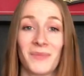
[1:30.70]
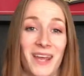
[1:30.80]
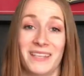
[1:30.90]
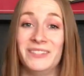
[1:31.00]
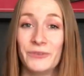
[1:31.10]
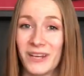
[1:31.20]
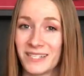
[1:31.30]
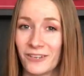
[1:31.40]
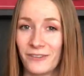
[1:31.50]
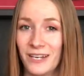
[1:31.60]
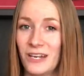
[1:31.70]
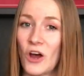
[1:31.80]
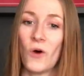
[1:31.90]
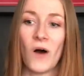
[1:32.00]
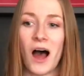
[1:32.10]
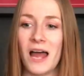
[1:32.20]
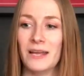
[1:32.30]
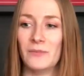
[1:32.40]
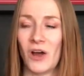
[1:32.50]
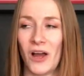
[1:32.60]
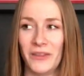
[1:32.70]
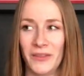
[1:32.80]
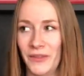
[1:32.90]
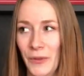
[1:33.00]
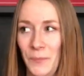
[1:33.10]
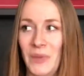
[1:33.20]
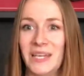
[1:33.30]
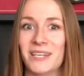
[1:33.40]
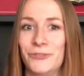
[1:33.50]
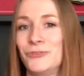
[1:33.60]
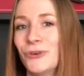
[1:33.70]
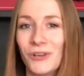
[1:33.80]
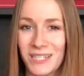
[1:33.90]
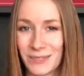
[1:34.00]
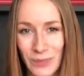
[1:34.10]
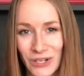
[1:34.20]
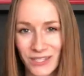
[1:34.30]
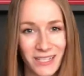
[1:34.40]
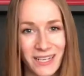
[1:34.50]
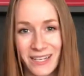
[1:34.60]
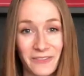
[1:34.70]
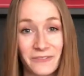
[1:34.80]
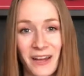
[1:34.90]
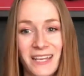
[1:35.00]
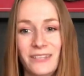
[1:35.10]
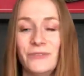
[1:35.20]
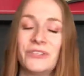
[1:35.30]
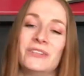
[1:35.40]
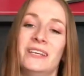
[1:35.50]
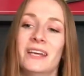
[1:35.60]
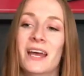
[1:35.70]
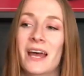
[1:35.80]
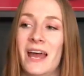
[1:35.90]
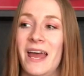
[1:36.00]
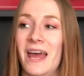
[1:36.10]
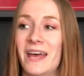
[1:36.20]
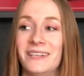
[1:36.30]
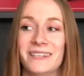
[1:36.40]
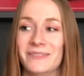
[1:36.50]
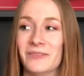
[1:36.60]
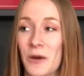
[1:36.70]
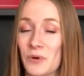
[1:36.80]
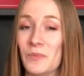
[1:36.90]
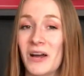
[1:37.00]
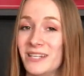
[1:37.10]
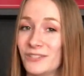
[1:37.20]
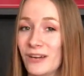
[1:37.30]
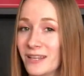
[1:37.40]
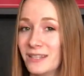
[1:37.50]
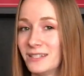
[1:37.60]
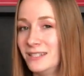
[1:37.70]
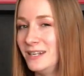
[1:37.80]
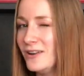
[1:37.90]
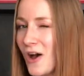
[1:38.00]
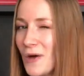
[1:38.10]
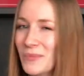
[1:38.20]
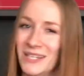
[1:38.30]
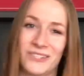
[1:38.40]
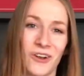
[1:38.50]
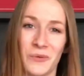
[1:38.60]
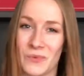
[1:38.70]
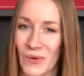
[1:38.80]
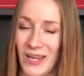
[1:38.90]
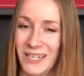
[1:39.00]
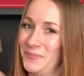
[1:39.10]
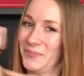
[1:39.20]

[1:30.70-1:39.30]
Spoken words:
As you guys already know, I am not the biggest, strongest person in the fight usually, and upper body strength is not my strong point.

# Exercise
In the copy, omit the pictures and give every line of the data exactly.

# Answer to the problem
[1:30.70]
[1:30.80]
[1:30.90]
[1:31.00]
[1:31.10]
[1:31.20]
[1:31.30]
[1:31.40]
[1:31.50]
[1:31.60]
[1:31.70]
[1:31.80]
[1:31.90]
[1:32.00]
[1:32.10]
[1:32.20]
[1:32.30]
[1:32.40]
[1:32.50]
[1:32.60]
[1:32.70]
[1:32.80]
[1:32.90]
[1:33.00]
[1:33.10]
[1:33.20]
[1:33.30]
[1:33.40]
[1:33.50]
[1:33.60]
[1:33.70]
[1:33.80]
[1:33.90]
[1:34.00]
[1:34.10]
[1:34.20]
[1:34.30]
[1:34.40]
[1:34.50]
[1:34.60]
[1:34.70]
[1:34.80]
[1:34.90]
[1:35.00]
[1:35.10]
[1:35.20]
[1:35.30]
[1:35.40]
[1:35.50]
[1:35.60]
[1:35.70]
[1:35.80]
[1:35.90]
[1:36.00]
[1:36.10]
[1:36.20]
[1:36.30]
[1:36.40]
[1:36.50]
[1:36.60]
[1:36.70]
[1:36.80]
[1:36.90]
[1:37.00]
[1:37.10]
[1:37.20]
[1:37.30]
[1:37.40]
[1:37.50]
[1:37.60]
[1:37.70]
[1:37.80]
[1:37.90]
[1:38.00]
[1:38.10]
[1:38.20]
[1:38.30]
[1:38.40]
[1:38.50]
[1:38.60]
[1:38.70]
[1:38.80]
[1:38.90]
[1:39.00]
[1:39.10]
[1:39.20]

[1:30.70-1:39.30]
Spoken words:
As you guys already know, I am not the biggest, strongest person in the fight usually, and upper body strength is not my strong point.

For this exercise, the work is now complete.